#### Task instructions
Using the records below, transcribe word for word the stretch from the line that contains "[0:04.40-0:05.40]" through the line that contains "[0:10.27-0:11.27]", both end lines included, and nothing else.

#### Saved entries
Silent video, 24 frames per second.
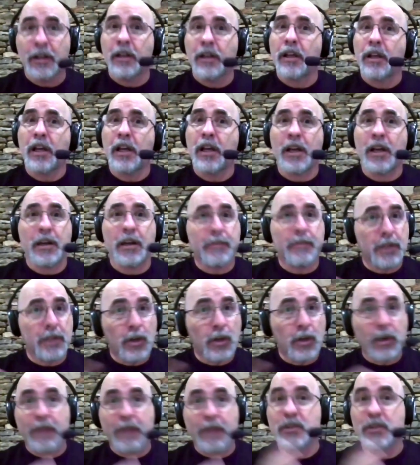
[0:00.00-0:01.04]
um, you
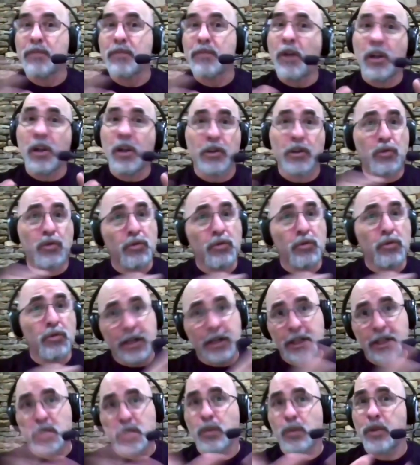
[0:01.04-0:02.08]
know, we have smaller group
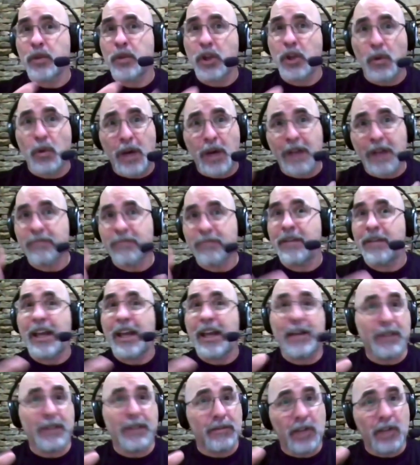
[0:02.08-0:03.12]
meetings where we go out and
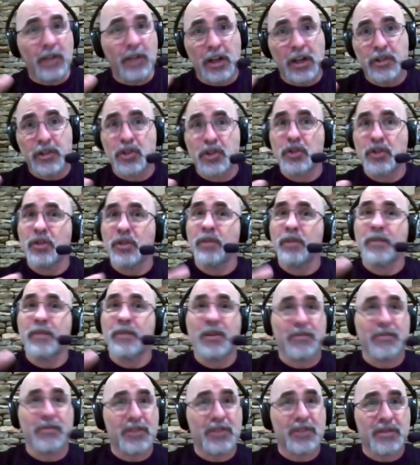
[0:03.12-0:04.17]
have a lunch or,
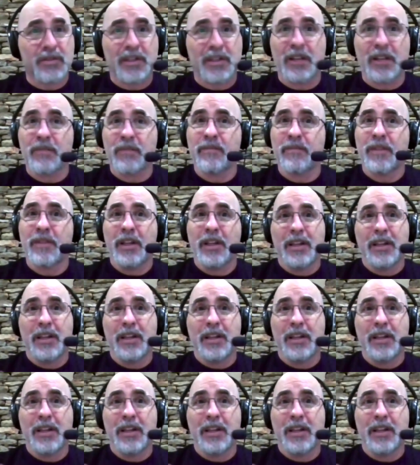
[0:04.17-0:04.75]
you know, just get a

---

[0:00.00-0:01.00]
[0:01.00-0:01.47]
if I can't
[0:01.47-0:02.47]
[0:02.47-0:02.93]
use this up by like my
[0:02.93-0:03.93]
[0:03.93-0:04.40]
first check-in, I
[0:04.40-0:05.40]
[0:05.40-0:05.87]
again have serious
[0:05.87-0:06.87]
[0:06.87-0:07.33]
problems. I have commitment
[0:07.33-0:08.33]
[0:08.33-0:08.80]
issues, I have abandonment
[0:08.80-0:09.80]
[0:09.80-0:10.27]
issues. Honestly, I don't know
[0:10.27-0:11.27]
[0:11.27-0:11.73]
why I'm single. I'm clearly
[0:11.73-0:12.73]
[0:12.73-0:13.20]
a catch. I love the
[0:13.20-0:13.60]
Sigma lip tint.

#### Answer section
[0:04.40-0:05.40]
[0:05.40-0:05.87]
again have serious
[0:05.87-0:06.87]
[0:06.87-0:07.33]
problems. I have commitment
[0:07.33-0:08.33]
[0:08.33-0:08.80]
issues, I have abandonment
[0:08.80-0:09.80]
[0:09.80-0:10.27]
issues. Honestly, I don't know
[0:10.27-0:11.27]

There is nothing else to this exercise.